Leopold III (1 November 1351 – 9 July 1386), known as the Just, a member of the House of Habsburg, was Duke of Austria from 1365. As head and progenitor of the Leopoldian line, he ruled over the Inner Austrian duchies of Carinthia, Styria and Carniola as well as the County of Tyrol and Further Austria from 1379 until his death.

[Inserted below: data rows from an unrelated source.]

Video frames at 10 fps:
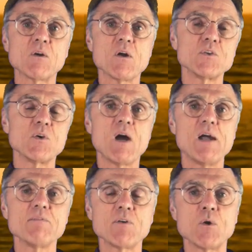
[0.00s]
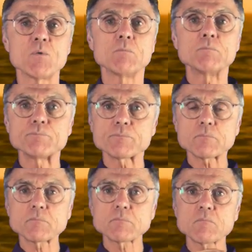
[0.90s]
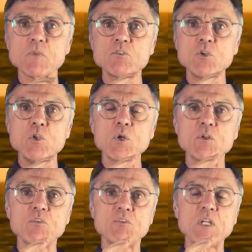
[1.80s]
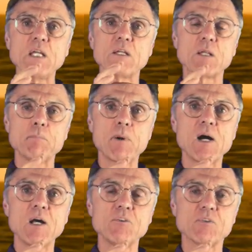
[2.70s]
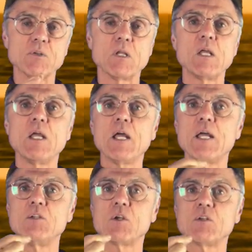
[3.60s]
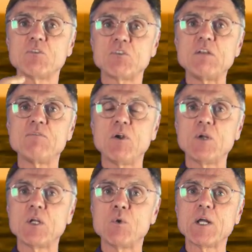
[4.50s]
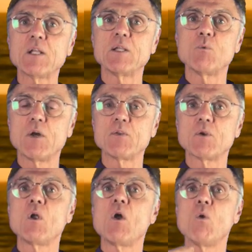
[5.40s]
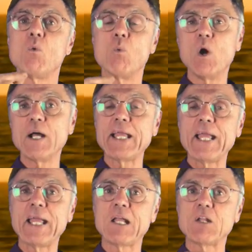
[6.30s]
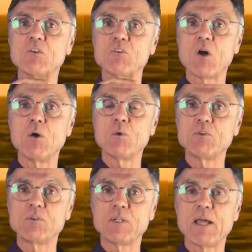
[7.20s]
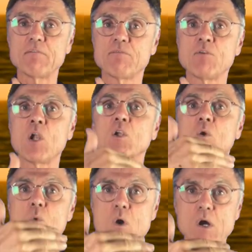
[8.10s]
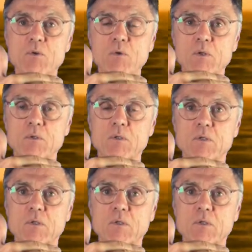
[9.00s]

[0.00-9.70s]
on your iPhone so you can see, and then pause it, and you can see very quickly whether one hand is always in that front quadrant.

Born in Vienna, Leopold was a younger son of Duke Albert II of Austria (thereby a grandson of King Albert I of Germany), and younger brother of the Dukes Rudolf IV and Albert III. His mother, Joanna of Pfirt, a daughter of Princess Joanna of Burgundy, was 51 when she gave birth to him and died shortly after. Upon the death of Albert II, his eldest son Rudolf IV, called the Founder, assumed the rule over the Habsburg dominions, despite the regulations on a joint rule left by his father. Nevertheless, on 18 November 1364 he promulgated his own house law (Rudolfinische Hausordnung), according to which the Austrian "hereditary lands" were again declared a common possession of the brothers, though the eldest received a number of additional rights.

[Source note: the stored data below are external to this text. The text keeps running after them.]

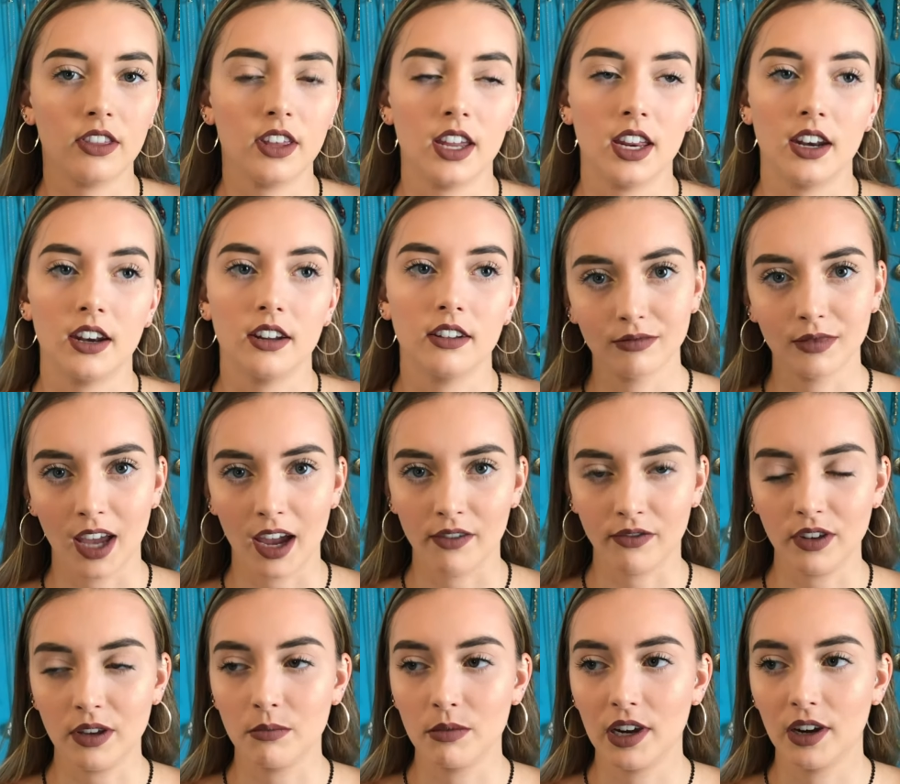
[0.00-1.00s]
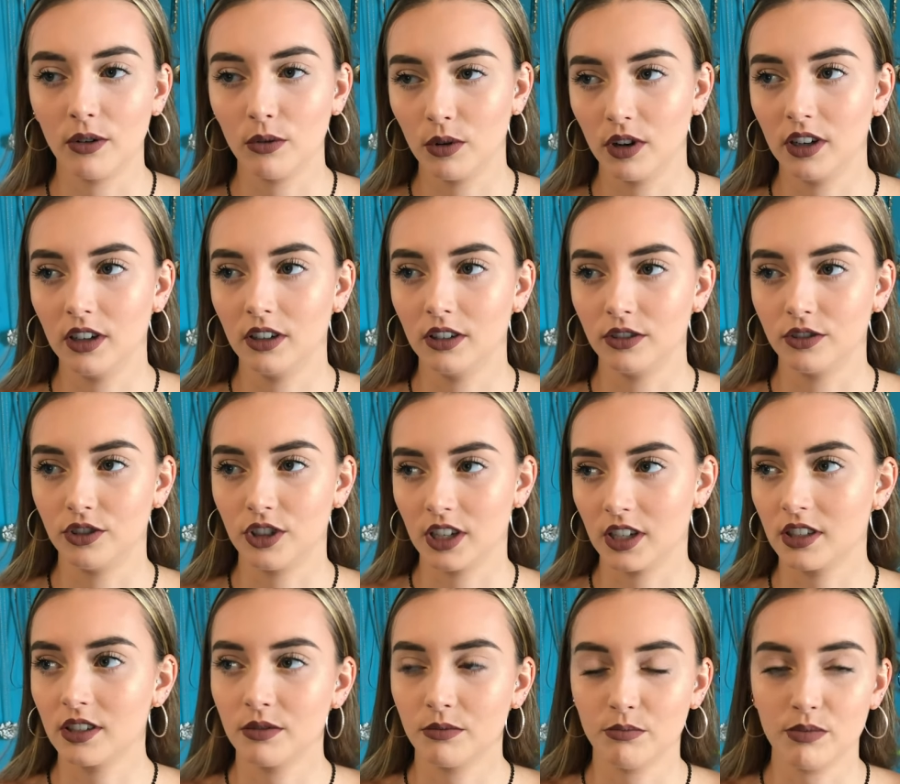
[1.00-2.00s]
then that female will
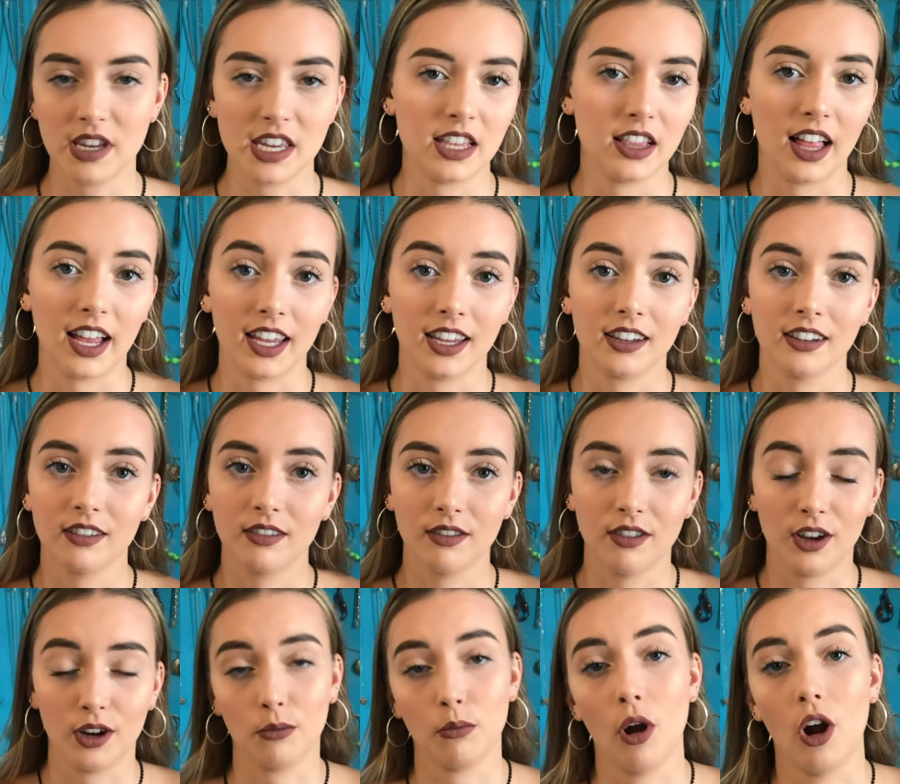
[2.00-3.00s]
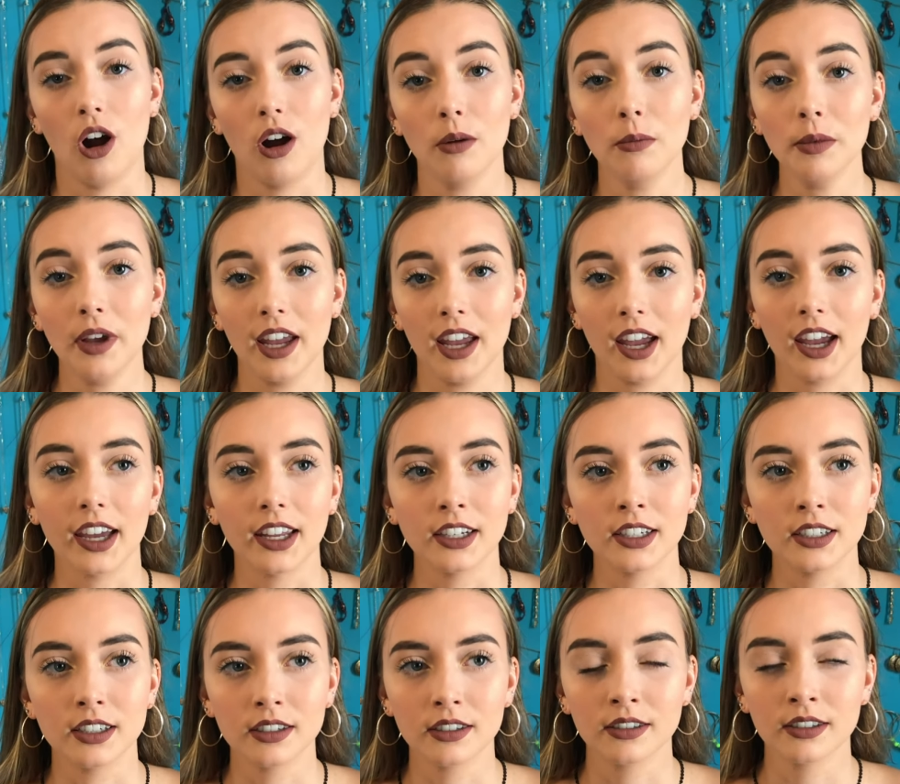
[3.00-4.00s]
just be like their mom
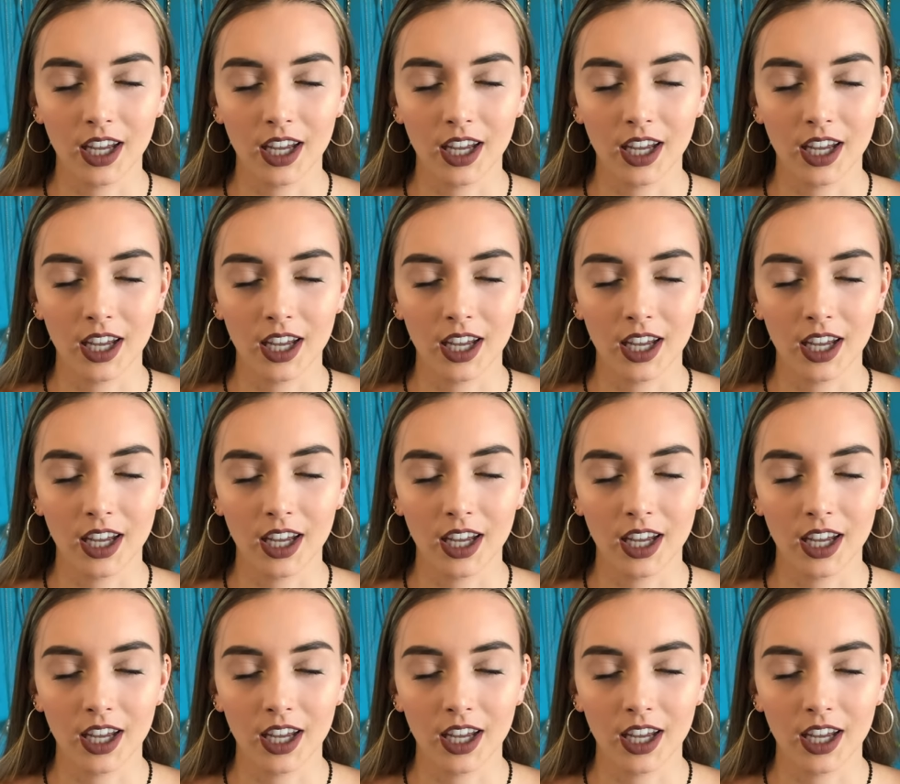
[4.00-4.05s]
and,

After Rudolf's death on 27 July 1365, Albert III and Leopold (their elder brother Friedrich had died in 1362) assumed the rule over the Habsburg lands, with Albert taking the additional rights as eldest. While Albert ruled, Leopold became a general leading Habsburg troops in battle. In 1368 he defeated a Bavarian incursion into Tirol, bringing all of Tirol under Habsburg authority in 1370. In 1372 Leopold broke with his brother over rights, prestige and income that he felt he was owed. On 25 July 1373 the brothers signed a peace treaty which granted Leopold control over Tirol, Further Austria and Carniola while income would be split between the dukes. In 1375 their relative Enguerrand VII de Coucy led a mercenary army into Alsace and Switzerland to capture the Habsburg possessions of Sundgau, Breisgau and the county of Ferrette in the Gugler war of 1375. After Leopold was unable to defeat his cousin, he retreated to Breisach on the Rhine. A coalition of Swiss cities then attacked and drove the Gugler army out of their country and ended the war.
By 1375 Leopold had inherited the former Gorizia possessions in the Windic March, White Carniola, Friuli and Istria and the city of Feldkirch in Vorarlberg. On 6 Aug 1376 he was granted the right to make alliances with foreign rulers. In 1377 Albert traveled to Prussia for about five months, leaving Leopold in charge of all the Habsburg lands. During this time, Leopold signed a peace treaty with one of his brother's bitterest rivals, Heinrich von Schaunberg. When on 7 July 1379 he and Albert III signed the Treaty of Neuberg, Leopold became the exclusive ruler of Styria (then including Wiener Neustadt), Carinthia, Carniola, Tyrol and the Further Austrian lands in Swabia. In 1382 he was granted the city of Trieste as part of his payment for defeating Venice.
Leopold significantly promoted trade and commerce in the Tyrolean lands, encouraging the development of cities such as Meran. He gained control over the city of Basel in 1376 and could also purchase Laufenburg from his Swabian Habsburg cousins ten years later, however, his further attempts to expand his position in Switzerland failed, when he was killed in the Battle of Sempach.
Initially buried in Königsfelden Monastery, his mortal remains were transferred firstly to St. Blaise Abbey in a solemn ceremony on 14 November 1770, and finally to Saint Paul's Abbey, Carinthia.